_Problem requirements_
Here are the records. Write out exactly the lines between the one holding "[0:11.70-0:12.60]" and the one holding "[0:18.00-0:18.90]", inclusive.

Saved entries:
******

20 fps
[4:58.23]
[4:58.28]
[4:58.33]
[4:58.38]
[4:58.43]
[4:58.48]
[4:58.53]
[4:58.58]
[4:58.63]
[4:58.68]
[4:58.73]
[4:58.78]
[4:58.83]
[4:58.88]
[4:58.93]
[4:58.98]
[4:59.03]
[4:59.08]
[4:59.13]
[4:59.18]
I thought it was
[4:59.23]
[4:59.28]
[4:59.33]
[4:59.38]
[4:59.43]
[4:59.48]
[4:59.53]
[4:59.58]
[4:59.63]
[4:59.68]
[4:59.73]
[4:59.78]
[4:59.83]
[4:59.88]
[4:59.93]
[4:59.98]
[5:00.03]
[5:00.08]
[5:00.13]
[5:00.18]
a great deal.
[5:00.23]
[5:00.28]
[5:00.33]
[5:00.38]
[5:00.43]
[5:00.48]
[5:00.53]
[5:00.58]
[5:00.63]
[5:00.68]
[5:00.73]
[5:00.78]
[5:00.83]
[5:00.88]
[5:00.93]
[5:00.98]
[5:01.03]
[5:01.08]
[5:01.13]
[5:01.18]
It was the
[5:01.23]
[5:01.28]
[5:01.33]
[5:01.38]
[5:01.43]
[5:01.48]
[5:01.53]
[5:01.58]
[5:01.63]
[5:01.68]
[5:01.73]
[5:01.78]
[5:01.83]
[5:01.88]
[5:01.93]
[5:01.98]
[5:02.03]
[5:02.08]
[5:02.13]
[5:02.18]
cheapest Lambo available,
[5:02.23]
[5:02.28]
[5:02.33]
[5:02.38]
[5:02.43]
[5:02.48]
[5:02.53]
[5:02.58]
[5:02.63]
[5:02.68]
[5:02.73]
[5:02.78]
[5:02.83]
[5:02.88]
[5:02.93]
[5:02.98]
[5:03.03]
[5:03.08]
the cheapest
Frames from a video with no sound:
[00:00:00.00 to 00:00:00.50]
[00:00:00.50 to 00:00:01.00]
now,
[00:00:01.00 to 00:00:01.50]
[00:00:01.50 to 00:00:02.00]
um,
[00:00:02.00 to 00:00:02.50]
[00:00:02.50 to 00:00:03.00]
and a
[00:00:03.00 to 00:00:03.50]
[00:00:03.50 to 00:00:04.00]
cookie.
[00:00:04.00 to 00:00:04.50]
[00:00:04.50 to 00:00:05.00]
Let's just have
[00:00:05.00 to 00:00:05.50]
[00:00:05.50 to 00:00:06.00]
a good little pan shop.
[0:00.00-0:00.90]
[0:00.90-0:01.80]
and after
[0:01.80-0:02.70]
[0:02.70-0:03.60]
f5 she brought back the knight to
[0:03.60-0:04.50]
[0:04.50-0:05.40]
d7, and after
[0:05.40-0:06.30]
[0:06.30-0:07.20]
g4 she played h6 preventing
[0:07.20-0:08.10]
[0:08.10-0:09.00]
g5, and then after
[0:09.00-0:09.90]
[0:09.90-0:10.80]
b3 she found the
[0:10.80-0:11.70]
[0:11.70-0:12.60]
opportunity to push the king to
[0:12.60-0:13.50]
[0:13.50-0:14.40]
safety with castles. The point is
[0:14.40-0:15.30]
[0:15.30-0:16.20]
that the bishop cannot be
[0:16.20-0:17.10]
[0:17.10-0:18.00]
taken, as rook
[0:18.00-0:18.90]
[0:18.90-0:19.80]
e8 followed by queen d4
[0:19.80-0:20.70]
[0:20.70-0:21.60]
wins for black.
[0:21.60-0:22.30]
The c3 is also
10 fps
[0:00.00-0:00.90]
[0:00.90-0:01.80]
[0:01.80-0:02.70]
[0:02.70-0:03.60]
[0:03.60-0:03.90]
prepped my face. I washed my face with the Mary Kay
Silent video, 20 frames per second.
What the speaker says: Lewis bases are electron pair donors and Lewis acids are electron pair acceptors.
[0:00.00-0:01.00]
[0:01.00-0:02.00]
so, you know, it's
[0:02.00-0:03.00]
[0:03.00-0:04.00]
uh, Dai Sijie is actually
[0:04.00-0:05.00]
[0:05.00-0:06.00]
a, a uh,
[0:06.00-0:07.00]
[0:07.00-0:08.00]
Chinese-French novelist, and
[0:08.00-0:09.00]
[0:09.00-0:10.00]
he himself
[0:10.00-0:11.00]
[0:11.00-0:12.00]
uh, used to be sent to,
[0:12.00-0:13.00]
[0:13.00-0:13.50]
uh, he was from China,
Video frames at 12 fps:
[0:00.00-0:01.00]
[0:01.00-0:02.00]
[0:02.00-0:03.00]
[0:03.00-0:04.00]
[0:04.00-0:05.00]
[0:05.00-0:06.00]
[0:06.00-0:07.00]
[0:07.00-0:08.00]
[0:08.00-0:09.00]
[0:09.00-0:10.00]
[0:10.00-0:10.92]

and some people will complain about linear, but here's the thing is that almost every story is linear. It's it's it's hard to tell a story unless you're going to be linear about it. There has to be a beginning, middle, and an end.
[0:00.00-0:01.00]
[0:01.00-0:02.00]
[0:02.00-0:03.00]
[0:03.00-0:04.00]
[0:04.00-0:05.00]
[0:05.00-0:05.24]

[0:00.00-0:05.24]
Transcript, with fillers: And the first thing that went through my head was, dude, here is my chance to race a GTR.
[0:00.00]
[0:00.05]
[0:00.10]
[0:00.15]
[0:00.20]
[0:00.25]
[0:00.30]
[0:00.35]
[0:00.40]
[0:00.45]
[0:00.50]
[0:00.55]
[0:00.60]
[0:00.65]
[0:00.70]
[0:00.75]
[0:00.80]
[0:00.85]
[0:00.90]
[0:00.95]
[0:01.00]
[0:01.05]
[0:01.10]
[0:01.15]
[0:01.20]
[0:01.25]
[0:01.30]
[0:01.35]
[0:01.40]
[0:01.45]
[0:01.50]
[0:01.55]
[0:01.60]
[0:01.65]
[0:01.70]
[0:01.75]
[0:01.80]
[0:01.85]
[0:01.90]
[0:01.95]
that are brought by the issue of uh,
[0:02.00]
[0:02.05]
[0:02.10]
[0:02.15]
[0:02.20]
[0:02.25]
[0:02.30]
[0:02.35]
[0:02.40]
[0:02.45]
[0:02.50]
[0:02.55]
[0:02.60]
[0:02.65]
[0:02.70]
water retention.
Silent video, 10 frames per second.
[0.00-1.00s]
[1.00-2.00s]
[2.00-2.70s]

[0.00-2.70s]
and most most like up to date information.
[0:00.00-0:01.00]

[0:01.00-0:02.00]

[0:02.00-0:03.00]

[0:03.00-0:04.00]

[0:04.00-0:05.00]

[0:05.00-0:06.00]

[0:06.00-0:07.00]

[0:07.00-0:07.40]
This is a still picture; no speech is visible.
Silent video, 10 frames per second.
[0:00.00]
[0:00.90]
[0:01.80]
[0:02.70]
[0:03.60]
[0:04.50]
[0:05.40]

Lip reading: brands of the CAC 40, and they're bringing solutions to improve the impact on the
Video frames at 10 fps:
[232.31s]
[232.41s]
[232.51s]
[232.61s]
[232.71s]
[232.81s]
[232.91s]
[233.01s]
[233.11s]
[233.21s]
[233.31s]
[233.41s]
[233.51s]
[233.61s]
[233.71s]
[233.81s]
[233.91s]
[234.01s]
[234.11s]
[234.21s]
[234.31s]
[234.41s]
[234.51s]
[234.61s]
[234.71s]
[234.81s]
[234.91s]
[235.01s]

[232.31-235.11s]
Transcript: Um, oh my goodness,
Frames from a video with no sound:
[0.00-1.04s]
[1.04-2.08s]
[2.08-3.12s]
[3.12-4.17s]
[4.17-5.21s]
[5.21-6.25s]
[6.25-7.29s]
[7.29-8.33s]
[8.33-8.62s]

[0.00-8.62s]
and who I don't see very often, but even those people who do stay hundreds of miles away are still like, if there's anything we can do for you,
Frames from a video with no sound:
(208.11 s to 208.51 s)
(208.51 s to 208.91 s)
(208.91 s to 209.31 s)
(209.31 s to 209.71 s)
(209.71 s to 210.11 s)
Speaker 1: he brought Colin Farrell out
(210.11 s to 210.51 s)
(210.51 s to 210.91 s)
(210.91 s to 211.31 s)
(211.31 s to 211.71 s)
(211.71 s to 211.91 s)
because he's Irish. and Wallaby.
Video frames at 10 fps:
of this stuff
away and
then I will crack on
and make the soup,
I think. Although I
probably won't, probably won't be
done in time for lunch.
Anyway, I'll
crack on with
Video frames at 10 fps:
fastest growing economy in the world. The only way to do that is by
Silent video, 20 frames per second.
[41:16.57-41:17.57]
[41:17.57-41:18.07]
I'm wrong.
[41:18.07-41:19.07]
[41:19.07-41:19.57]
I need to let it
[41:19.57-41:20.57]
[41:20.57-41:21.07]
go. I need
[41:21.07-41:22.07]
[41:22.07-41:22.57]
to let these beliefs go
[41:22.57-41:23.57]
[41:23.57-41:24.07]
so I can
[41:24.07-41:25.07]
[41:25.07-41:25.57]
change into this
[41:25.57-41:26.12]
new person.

******

_Answer box_
[0:11.70-0:12.60]
opportunity to push the king to
[0:12.60-0:13.50]
[0:13.50-0:14.40]
safety with castles. The point is
[0:14.40-0:15.30]
[0:15.30-0:16.20]
that the bishop cannot be
[0:16.20-0:17.10]
[0:17.10-0:18.00]
taken, as rook
[0:18.00-0:18.90]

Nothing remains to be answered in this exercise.